Start of Material supplied

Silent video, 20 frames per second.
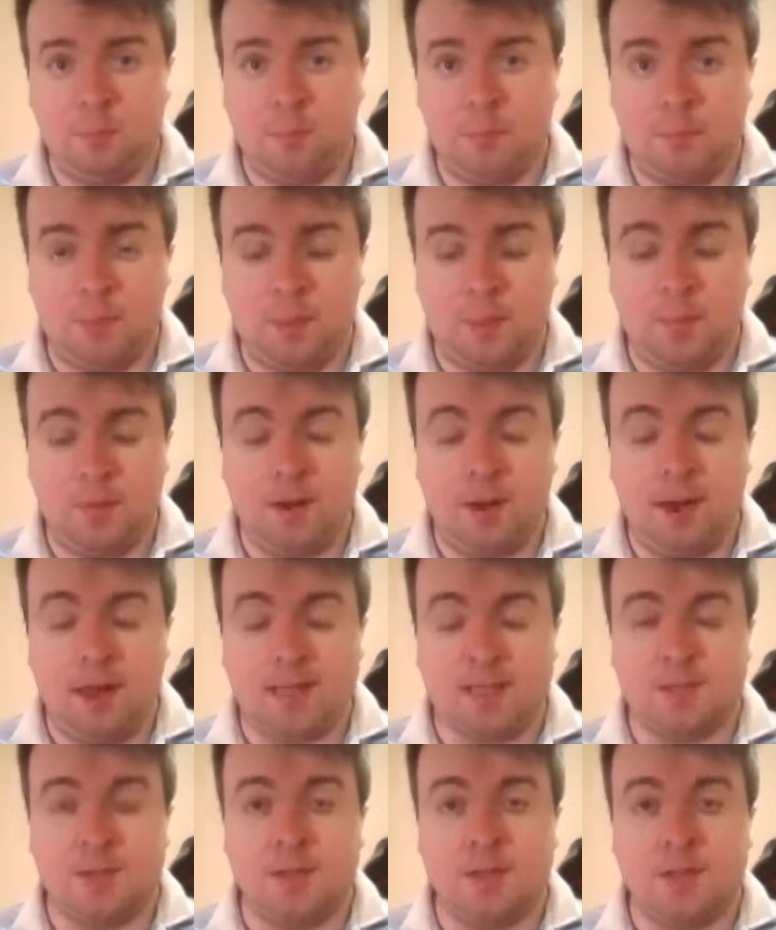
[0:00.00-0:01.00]
people
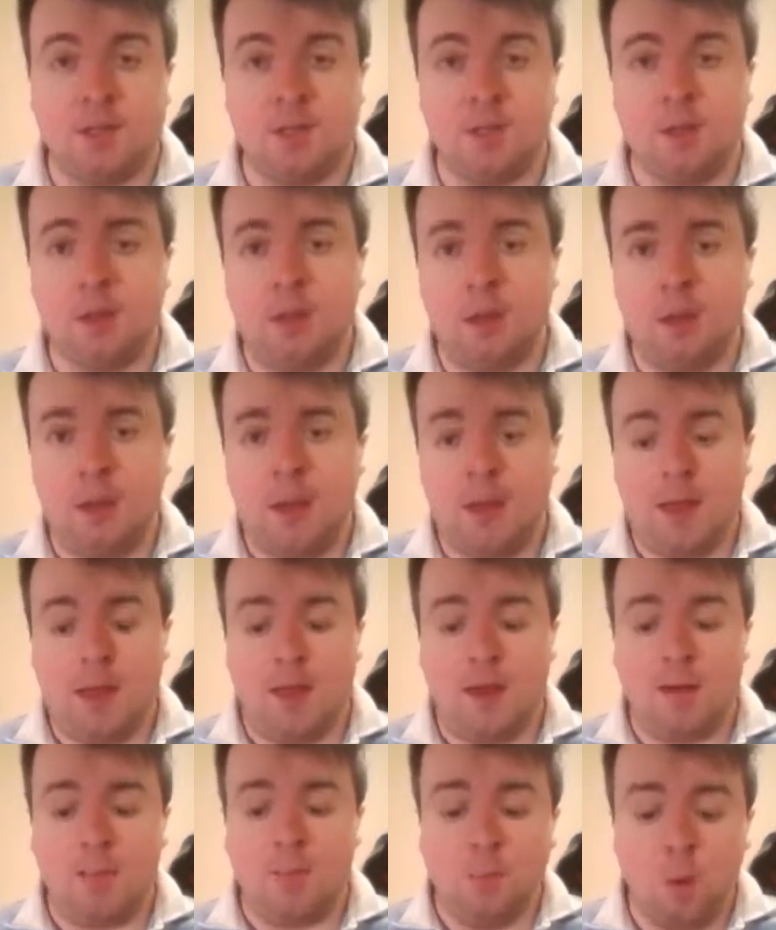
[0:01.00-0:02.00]
ask me to,
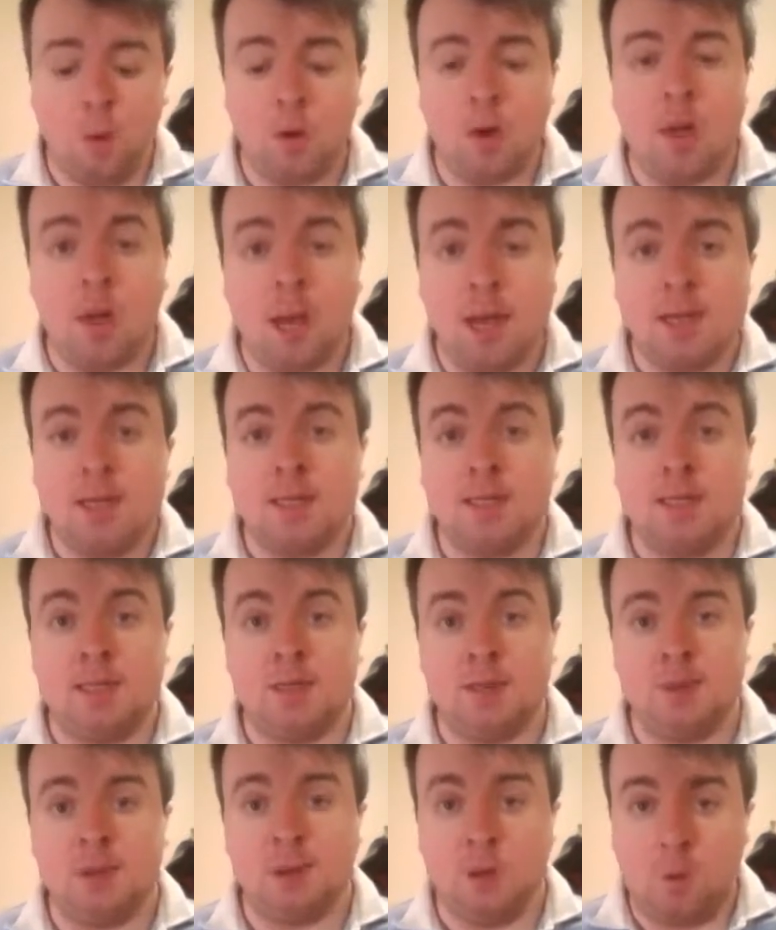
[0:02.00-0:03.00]
and I'm more likely to
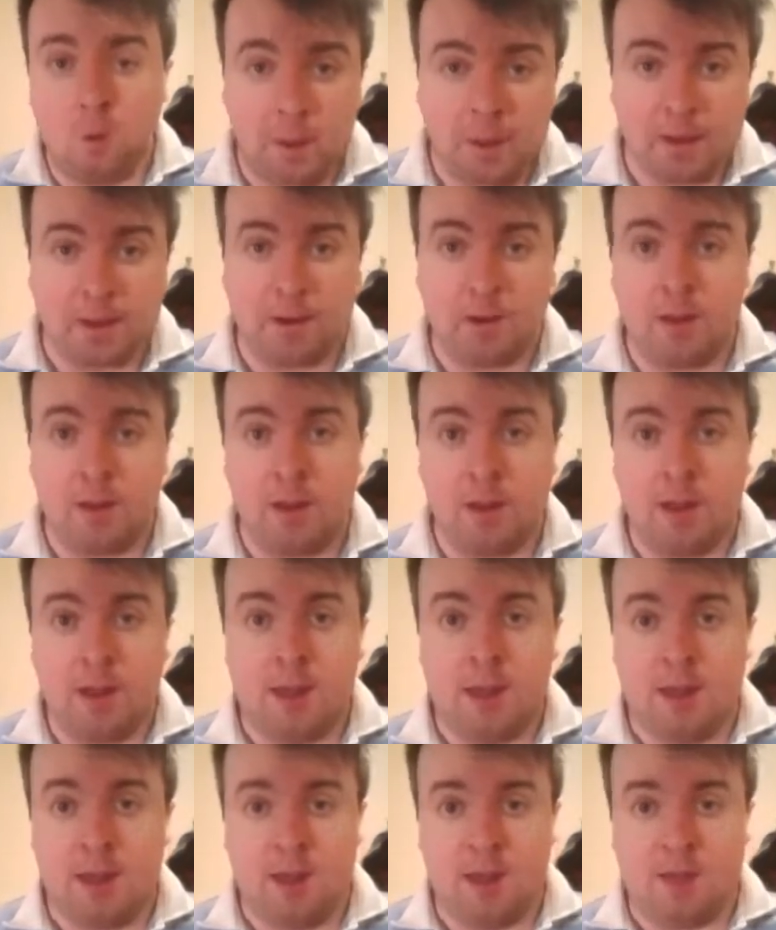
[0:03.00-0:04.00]
do it quicker
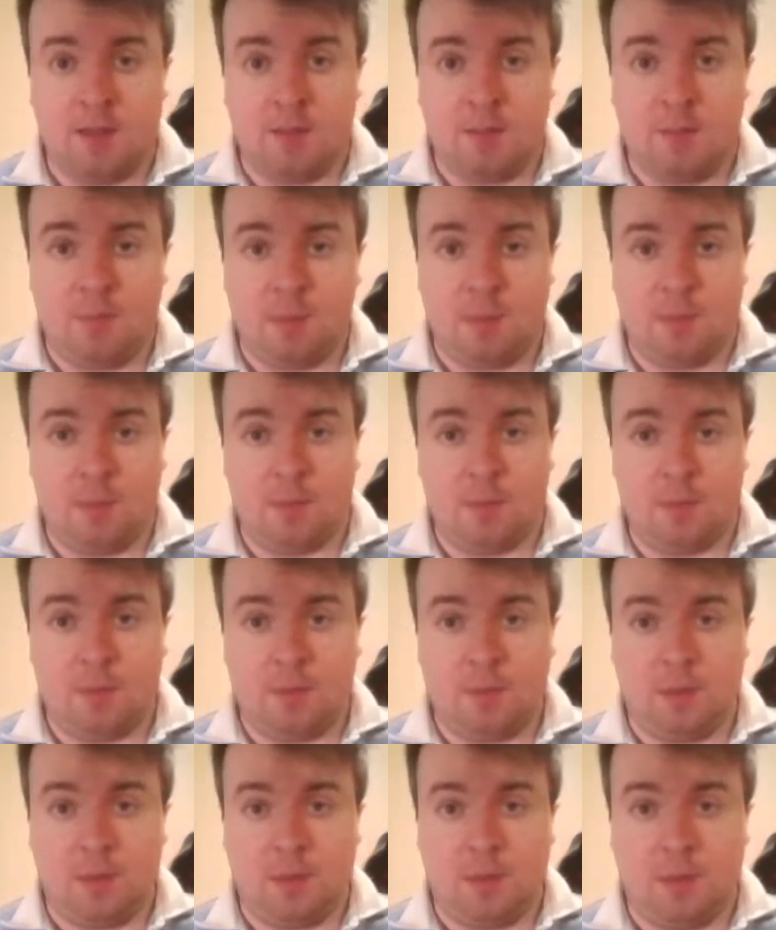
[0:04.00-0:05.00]
if
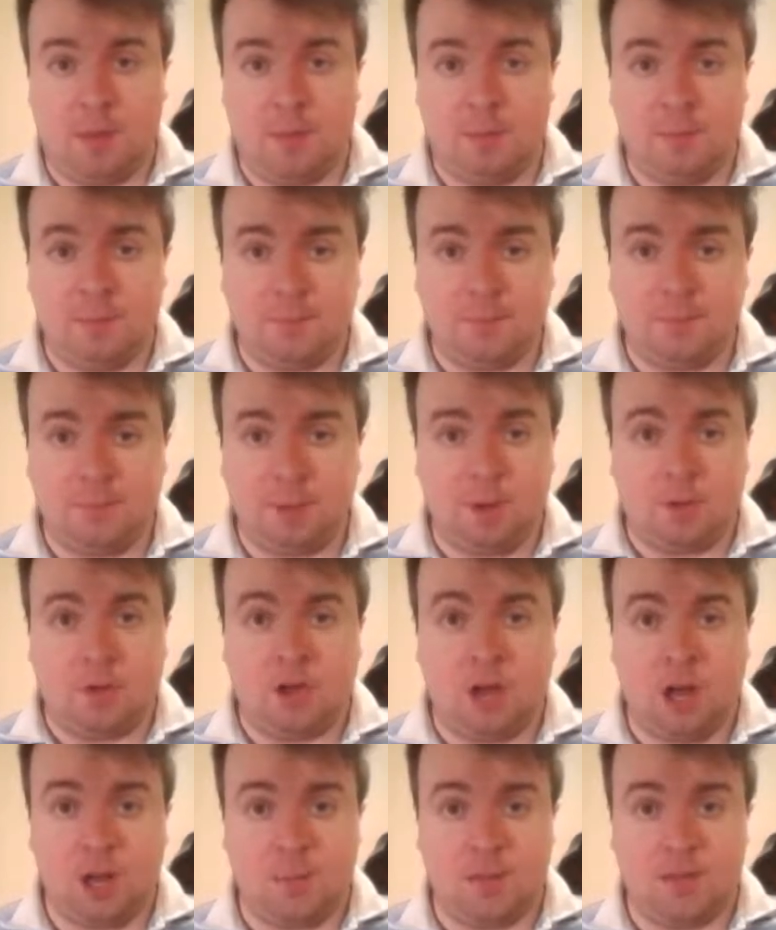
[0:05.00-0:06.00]
people you know,
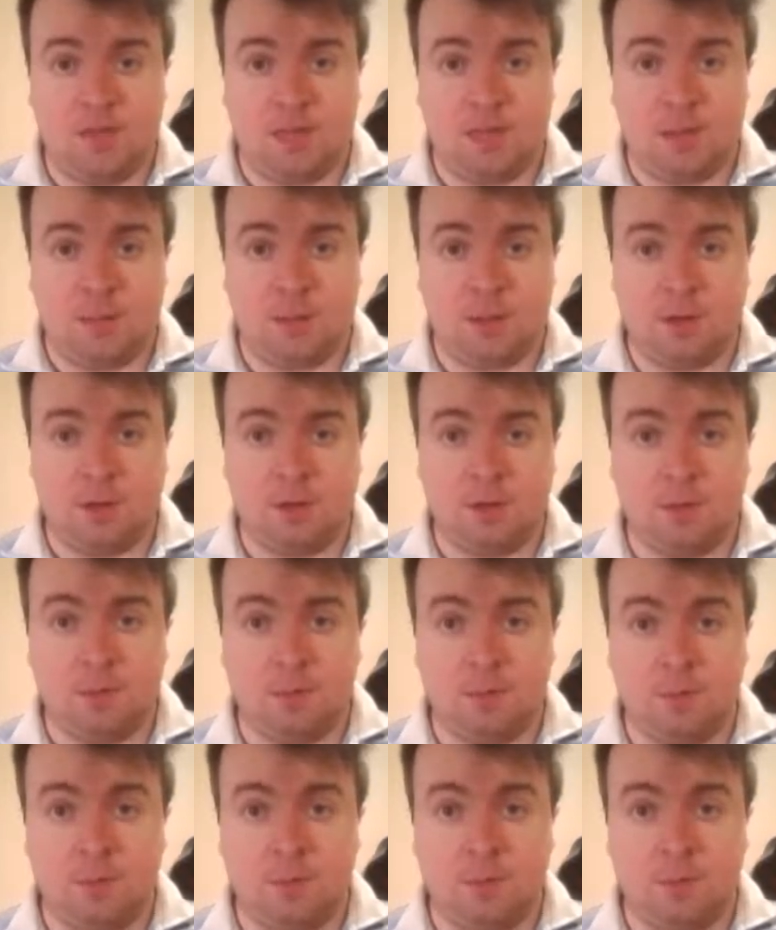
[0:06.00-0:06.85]
comment down below.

End of Material supplied

» Work instructions
Transcribe exactly, and only, the lines from the one containing "[0:00.00-0:01.00]" through the last line of the records above, both included; leave out the pictures.

» Finished task
[0:00.00-0:01.00]
people
[0:01.00-0:02.00]
ask me to,
[0:02.00-0:03.00]
and I'm more likely to
[0:03.00-0:04.00]
do it quicker
[0:04.00-0:05.00]
if
[0:05.00-0:06.00]
people you know,
[0:06.00-0:06.85]
comment down below.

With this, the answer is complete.